Print the entries exactly as they appear, and omit any images.
◆ ◆ ◆
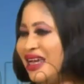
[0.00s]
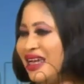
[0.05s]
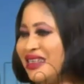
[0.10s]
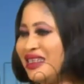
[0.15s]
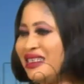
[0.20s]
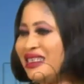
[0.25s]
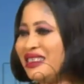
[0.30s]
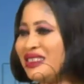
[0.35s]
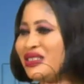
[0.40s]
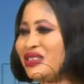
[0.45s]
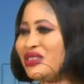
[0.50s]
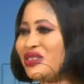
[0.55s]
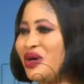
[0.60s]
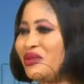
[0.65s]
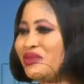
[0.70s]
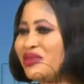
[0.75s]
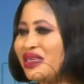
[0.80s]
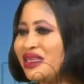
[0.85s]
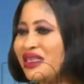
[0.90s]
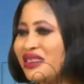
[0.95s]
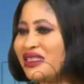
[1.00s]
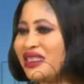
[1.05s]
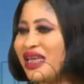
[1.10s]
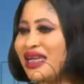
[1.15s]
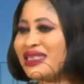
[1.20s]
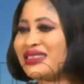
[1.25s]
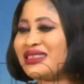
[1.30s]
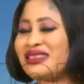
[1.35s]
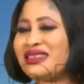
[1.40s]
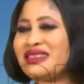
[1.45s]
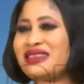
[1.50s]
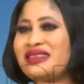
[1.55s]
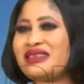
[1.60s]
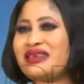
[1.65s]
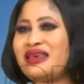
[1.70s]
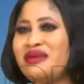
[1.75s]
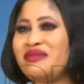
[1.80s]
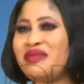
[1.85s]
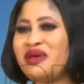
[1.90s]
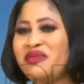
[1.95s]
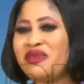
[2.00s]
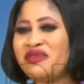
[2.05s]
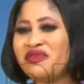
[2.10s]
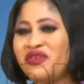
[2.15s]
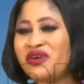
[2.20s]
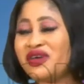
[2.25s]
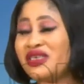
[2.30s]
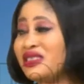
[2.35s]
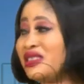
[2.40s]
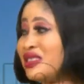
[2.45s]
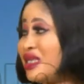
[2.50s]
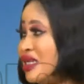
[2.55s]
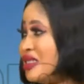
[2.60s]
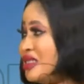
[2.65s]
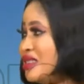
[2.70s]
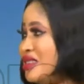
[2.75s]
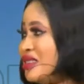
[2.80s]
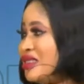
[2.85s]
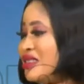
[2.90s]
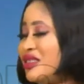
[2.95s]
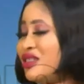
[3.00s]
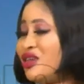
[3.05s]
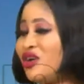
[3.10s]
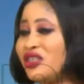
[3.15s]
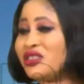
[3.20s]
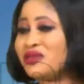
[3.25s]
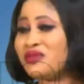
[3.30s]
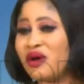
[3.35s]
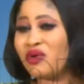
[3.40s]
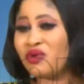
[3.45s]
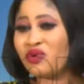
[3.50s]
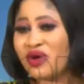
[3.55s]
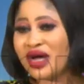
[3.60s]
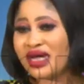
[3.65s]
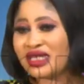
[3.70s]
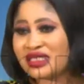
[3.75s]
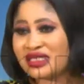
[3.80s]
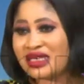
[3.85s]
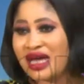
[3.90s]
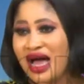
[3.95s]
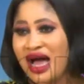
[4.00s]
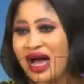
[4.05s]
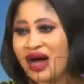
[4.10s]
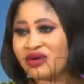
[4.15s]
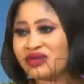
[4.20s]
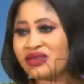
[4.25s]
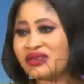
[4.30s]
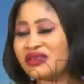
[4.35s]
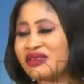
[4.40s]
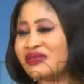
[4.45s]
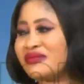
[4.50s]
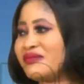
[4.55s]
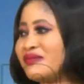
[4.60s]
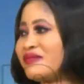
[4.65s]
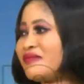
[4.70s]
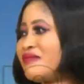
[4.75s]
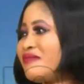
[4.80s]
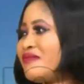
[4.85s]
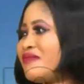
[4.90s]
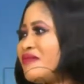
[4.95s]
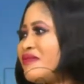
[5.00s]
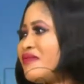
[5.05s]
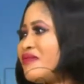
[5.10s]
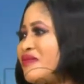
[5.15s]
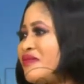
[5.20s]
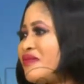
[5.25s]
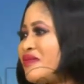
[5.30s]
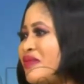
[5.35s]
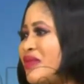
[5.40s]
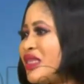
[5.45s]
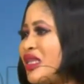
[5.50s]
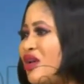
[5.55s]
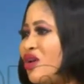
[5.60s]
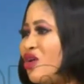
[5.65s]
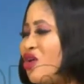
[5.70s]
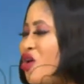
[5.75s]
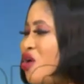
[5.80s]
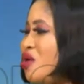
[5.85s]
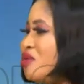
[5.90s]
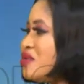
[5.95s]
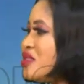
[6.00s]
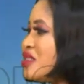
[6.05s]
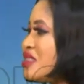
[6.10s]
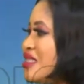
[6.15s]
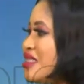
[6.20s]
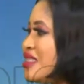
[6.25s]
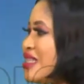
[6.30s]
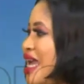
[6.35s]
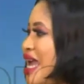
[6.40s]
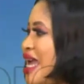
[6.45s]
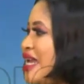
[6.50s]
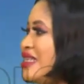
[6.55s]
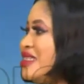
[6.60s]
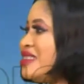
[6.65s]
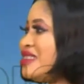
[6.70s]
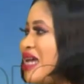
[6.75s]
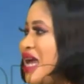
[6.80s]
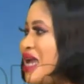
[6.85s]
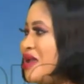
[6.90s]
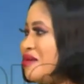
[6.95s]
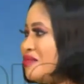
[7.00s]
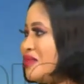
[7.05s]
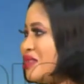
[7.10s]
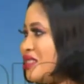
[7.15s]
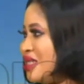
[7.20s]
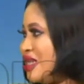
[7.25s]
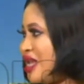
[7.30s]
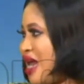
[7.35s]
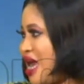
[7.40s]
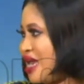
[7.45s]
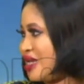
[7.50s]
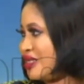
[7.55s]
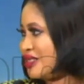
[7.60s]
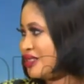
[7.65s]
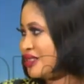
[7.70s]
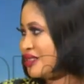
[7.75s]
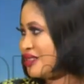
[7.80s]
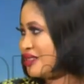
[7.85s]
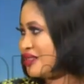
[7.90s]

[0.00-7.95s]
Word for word: This is something that, maybe for instance, the husband went out, comes in anytime she likes,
◆ ◆ ◆
Final answer:
[0.00s]
[0.05s]
[0.10s]
[0.15s]
[0.20s]
[0.25s]
[0.30s]
[0.35s]
[0.40s]
[0.45s]
[0.50s]
[0.55s]
[0.60s]
[0.65s]
[0.70s]
[0.75s]
[0.80s]
[0.85s]
[0.90s]
[0.95s]
[1.00s]
[1.05s]
[1.10s]
[1.15s]
[1.20s]
[1.25s]
[1.30s]
[1.35s]
[1.40s]
[1.45s]
[1.50s]
[1.55s]
[1.60s]
[1.65s]
[1.70s]
[1.75s]
[1.80s]
[1.85s]
[1.90s]
[1.95s]
[2.00s]
[2.05s]
[2.10s]
[2.15s]
[2.20s]
[2.25s]
[2.30s]
[2.35s]
[2.40s]
[2.45s]
[2.50s]
[2.55s]
[2.60s]
[2.65s]
[2.70s]
[2.75s]
[2.80s]
[2.85s]
[2.90s]
[2.95s]
[3.00s]
[3.05s]
[3.10s]
[3.15s]
[3.20s]
[3.25s]
[3.30s]
[3.35s]
[3.40s]
[3.45s]
[3.50s]
[3.55s]
[3.60s]
[3.65s]
[3.70s]
[3.75s]
[3.80s]
[3.85s]
[3.90s]
[3.95s]
[4.00s]
[4.05s]
[4.10s]
[4.15s]
[4.20s]
[4.25s]
[4.30s]
[4.35s]
[4.40s]
[4.45s]
[4.50s]
[4.55s]
[4.60s]
[4.65s]
[4.70s]
[4.75s]
[4.80s]
[4.85s]
[4.90s]
[4.95s]
[5.00s]
[5.05s]
[5.10s]
[5.15s]
[5.20s]
[5.25s]
[5.30s]
[5.35s]
[5.40s]
[5.45s]
[5.50s]
[5.55s]
[5.60s]
[5.65s]
[5.70s]
[5.75s]
[5.80s]
[5.85s]
[5.90s]
[5.95s]
[6.00s]
[6.05s]
[6.10s]
[6.15s]
[6.20s]
[6.25s]
[6.30s]
[6.35s]
[6.40s]
[6.45s]
[6.50s]
[6.55s]
[6.60s]
[6.65s]
[6.70s]
[6.75s]
[6.80s]
[6.85s]
[6.90s]
[6.95s]
[7.00s]
[7.05s]
[7.10s]
[7.15s]
[7.20s]
[7.25s]
[7.30s]
[7.35s]
[7.40s]
[7.45s]
[7.50s]
[7.55s]
[7.60s]
[7.65s]
[7.70s]
[7.75s]
[7.80s]
[7.85s]
[7.90s]

[0.00-7.95s]
Word for word: This is something that, maybe for instance, the husband went out, comes in anytime she likes,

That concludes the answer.